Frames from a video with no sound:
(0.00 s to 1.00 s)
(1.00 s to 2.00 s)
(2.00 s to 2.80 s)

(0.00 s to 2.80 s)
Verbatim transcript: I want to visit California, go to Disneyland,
* * * * *
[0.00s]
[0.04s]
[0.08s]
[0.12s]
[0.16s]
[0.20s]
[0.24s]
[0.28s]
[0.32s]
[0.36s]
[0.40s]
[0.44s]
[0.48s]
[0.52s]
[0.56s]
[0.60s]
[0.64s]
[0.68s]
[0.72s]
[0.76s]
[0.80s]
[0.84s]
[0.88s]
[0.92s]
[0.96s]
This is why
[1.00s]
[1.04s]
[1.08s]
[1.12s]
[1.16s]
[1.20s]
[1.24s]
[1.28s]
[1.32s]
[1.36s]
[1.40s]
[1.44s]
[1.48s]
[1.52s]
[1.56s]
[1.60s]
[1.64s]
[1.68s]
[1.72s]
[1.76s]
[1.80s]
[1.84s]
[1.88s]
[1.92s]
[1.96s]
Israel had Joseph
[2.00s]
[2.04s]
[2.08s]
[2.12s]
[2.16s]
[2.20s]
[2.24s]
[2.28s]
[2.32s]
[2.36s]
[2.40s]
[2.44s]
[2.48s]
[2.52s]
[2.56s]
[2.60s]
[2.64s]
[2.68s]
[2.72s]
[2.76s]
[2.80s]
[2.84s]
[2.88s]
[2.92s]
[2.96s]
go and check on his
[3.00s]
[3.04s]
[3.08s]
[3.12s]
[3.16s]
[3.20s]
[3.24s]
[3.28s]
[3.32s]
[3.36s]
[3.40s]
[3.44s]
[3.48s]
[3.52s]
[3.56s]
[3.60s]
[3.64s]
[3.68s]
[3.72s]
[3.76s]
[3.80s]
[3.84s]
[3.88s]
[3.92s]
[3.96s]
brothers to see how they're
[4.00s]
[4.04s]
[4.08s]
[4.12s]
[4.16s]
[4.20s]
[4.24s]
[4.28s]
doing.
* * * * *
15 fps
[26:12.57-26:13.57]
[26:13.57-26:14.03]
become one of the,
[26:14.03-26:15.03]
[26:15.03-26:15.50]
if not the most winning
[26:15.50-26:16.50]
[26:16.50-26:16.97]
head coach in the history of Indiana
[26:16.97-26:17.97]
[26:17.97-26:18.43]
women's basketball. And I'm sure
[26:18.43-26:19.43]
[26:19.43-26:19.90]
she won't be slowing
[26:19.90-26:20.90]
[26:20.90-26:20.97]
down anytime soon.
* * * * *
● **What is needed**: What is needed is a verbatim copy of every line in the records above from the one containing "Frames from a" down to the one containing "Verbatim transcript: I", both included, and nothing more.

● **Solution**:
Frames from a video with no sound:
(0.00 s to 1.00 s)
(1.00 s to 2.00 s)
(2.00 s to 2.80 s)

(0.00 s to 2.80 s)
Verbatim transcript: I want to visit California, go to Disneyland,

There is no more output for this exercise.